TO DO: Your copy should match the entries exactly, except that it holds no pictures.

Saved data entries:
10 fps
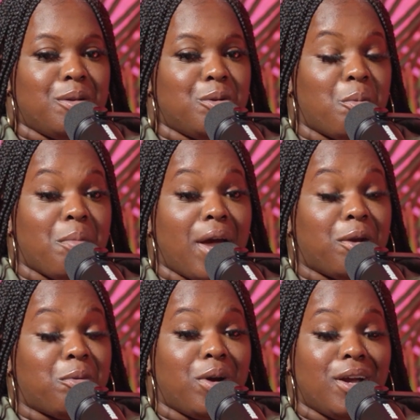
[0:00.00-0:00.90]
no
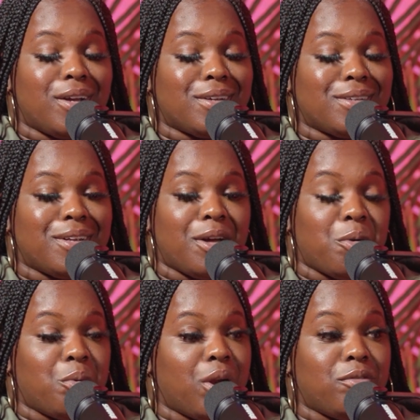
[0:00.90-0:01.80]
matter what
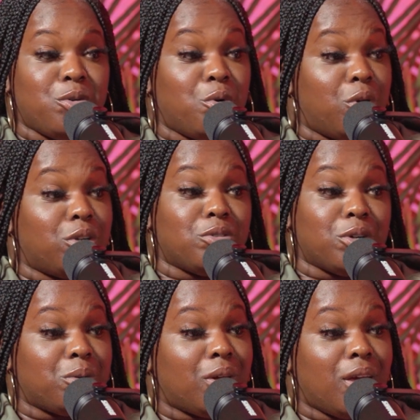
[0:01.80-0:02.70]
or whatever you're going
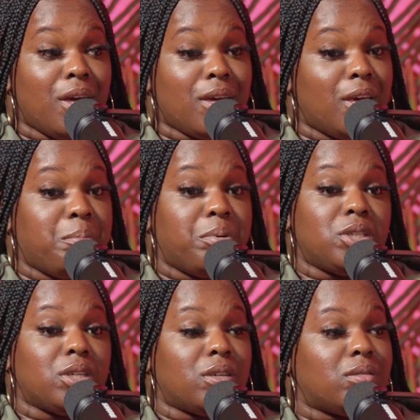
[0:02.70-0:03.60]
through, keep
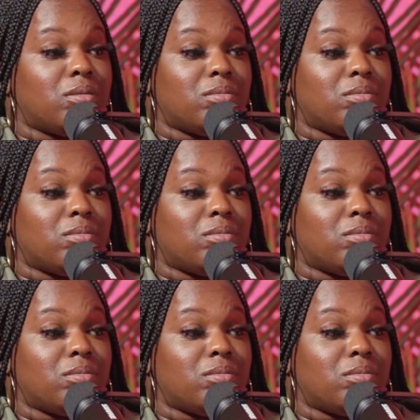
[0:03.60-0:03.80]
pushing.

TASK OUTPUT:
10 fps
[0:00.00-0:00.90]
no
[0:00.90-0:01.80]
matter what
[0:01.80-0:02.70]
or whatever you're going
[0:02.70-0:03.60]
through, keep
[0:03.60-0:03.80]
pushing.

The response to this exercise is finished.